As an experiment I screwed the hoods together along their edges, I drilled two small holes through the front and rear corners of each and used sheet metal screws to connect them and created one large well curved hood with an HPS bulb on both sides and a MH in the center.
Actually my first attempt was to just combine one MH and one HPS but later I altered that and came up with the triple light setup.
 
I grew in a closet but I had adequate ventilation so the highest my temperatures ever reached, that I saw, was 82 degrees and normally stayed around 78 to 80 degrees.
 
My plants responded very well to the combination of both MH and HPS light spectrums.
 
Since switching to a 400-watt light I did at times add one of the 250-watt lights if I wanted to add an additional light spectrum to the MH or HPS I was running in my 400-watt light at the time.

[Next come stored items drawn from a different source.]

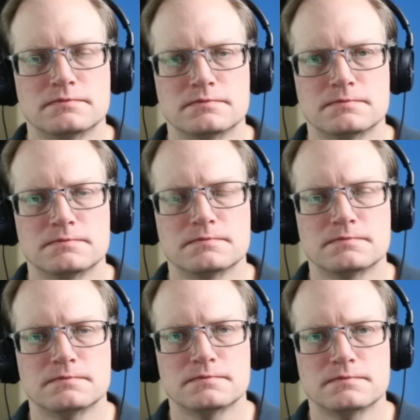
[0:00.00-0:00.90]

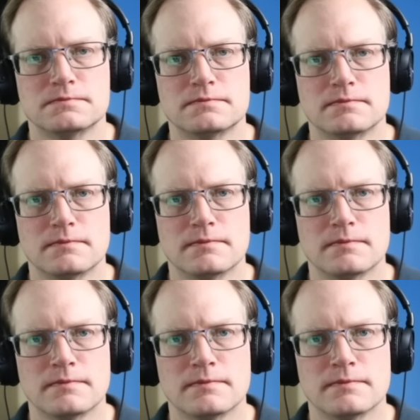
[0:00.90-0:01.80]

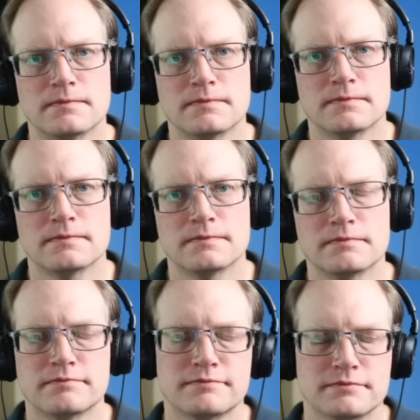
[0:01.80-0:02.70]

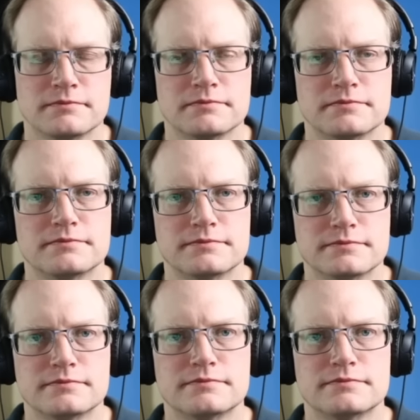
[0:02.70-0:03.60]

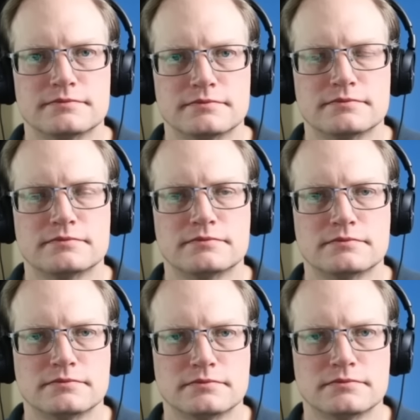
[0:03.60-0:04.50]

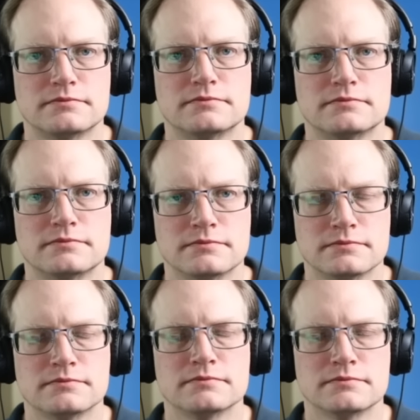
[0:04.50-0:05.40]

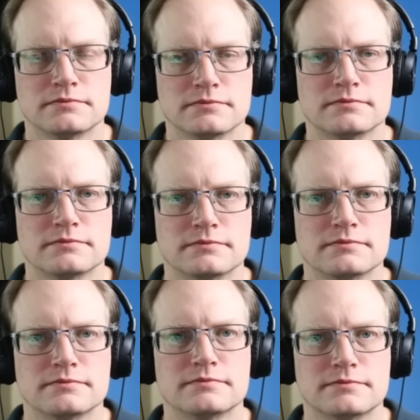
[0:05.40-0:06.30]
(silent)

Of course I did not attach them together since with having different designed/shaped hoods the same sort of alteration could not be made but I would hang them side by side and every few days move my plants so they would then be more under one light than the other.
 
Something else that can be done if someone has multiple lower wattage lights like 250-watt lights and a simple batwing reflector is to remount the socket unit to one side and then add another socket unit from another lamp to the other side (side, not end) and have two bulbs under one hood. Again mixing the different light spectrums, MH and HPS, does make plants happy.
 
If someone can deal with the temperatures and has the needed design equipment it is very simple to do and well worth the little time and little effort needed to do it.